Starting at the line that contains "[00:01:47.85 to 00:01:48.85]", reproduce only the lines through the end of the data, exactly, including both the first and the last; skip the pictures.

(Information begins)

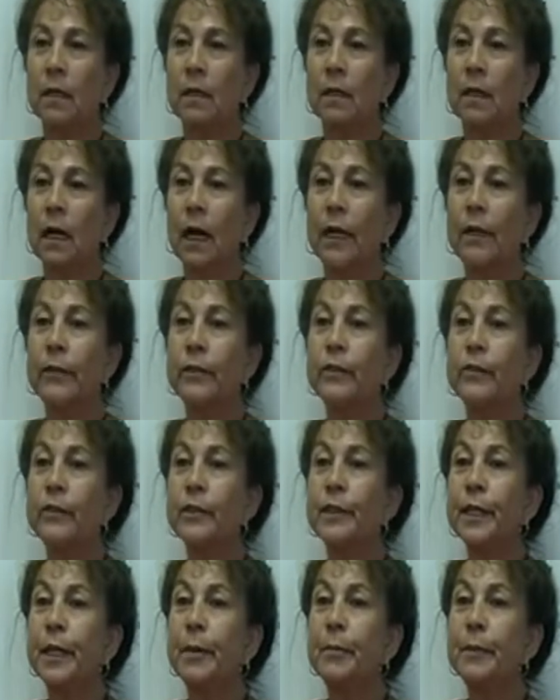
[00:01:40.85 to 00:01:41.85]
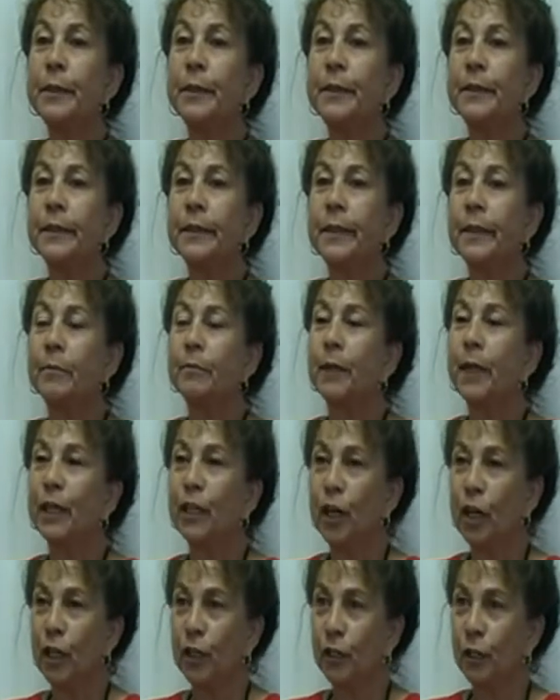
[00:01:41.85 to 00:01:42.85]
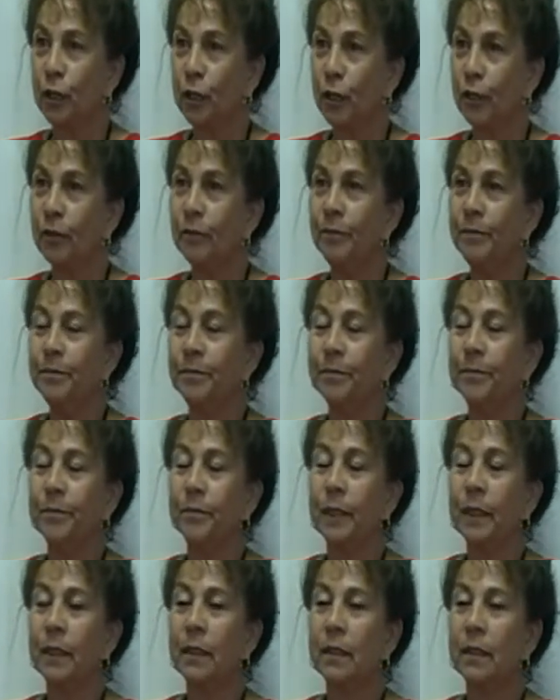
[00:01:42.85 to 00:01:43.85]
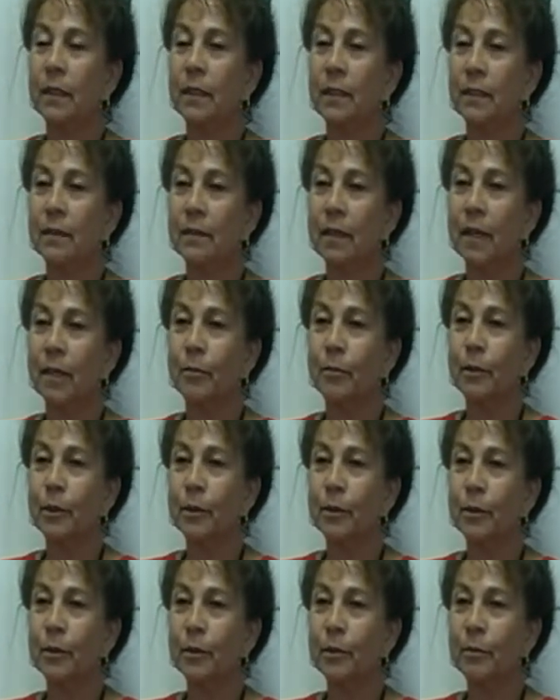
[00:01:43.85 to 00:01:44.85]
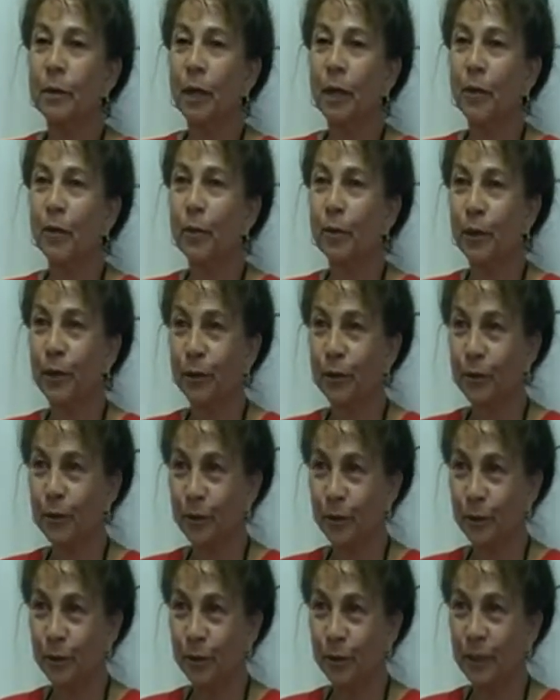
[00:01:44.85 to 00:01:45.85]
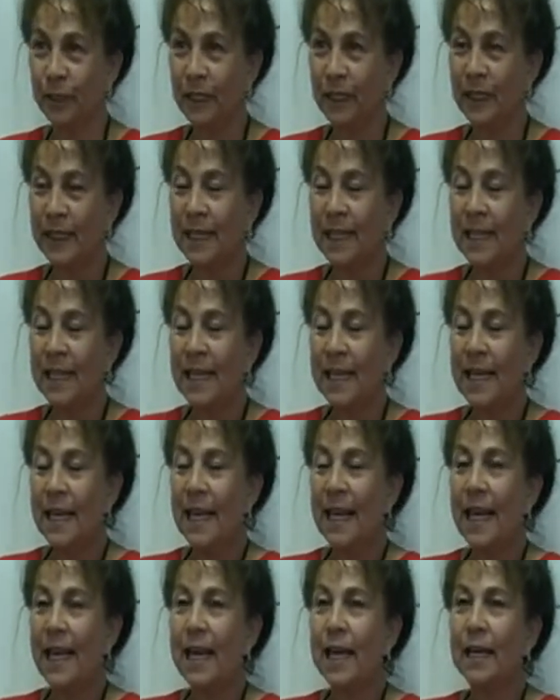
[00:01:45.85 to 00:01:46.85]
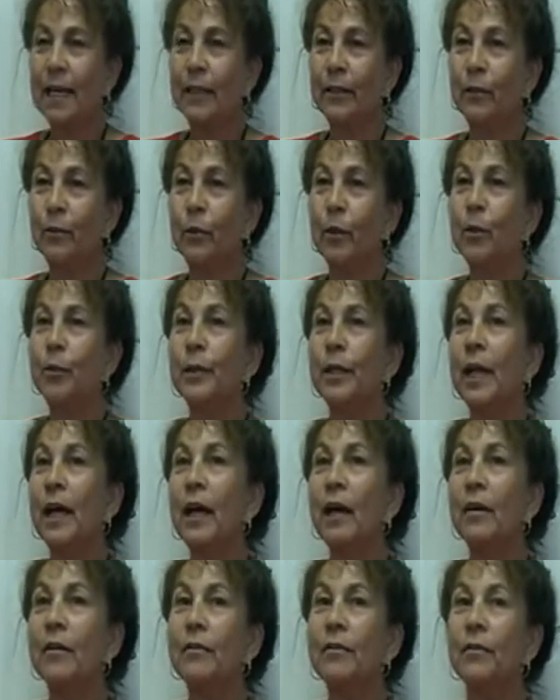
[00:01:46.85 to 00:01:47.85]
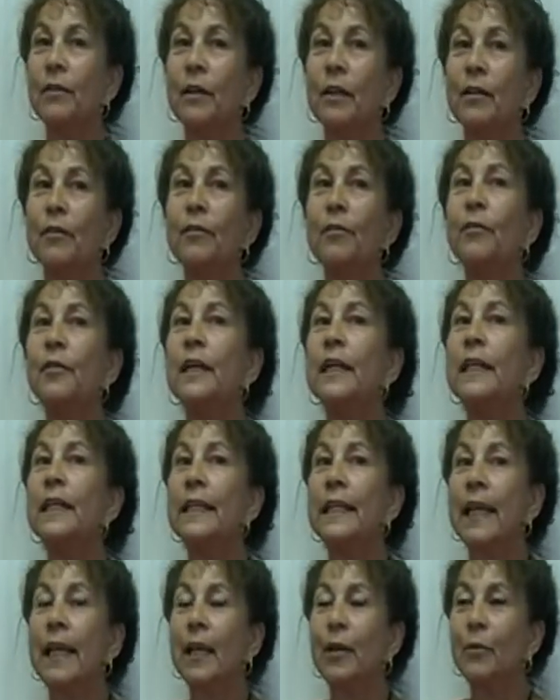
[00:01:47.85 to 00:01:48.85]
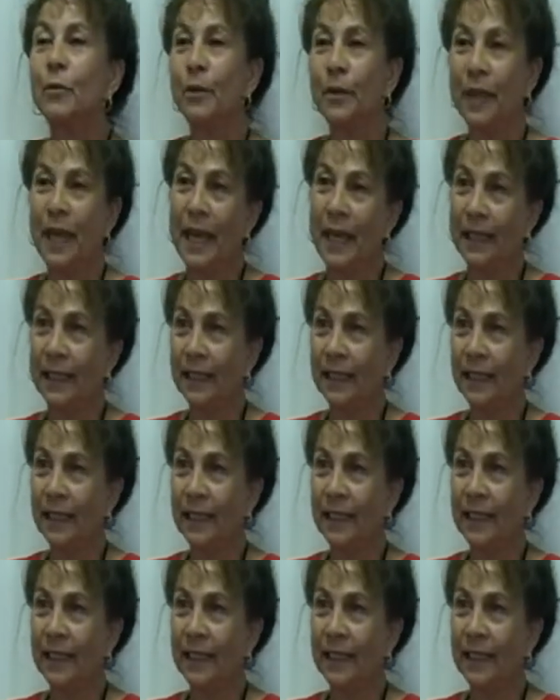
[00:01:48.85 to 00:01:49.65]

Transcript: I used to come and get my goddaughter. At the time, she was about 3 years old. And we would have a fun day with Auntie.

(Information ends)

Exercise response:
[00:01:47.85 to 00:01:48.85]
[00:01:48.85 to 00:01:49.65]

Transcript: I used to come and get my goddaughter. At the time, she was about 3 years old. And we would have a fun day with Auntie.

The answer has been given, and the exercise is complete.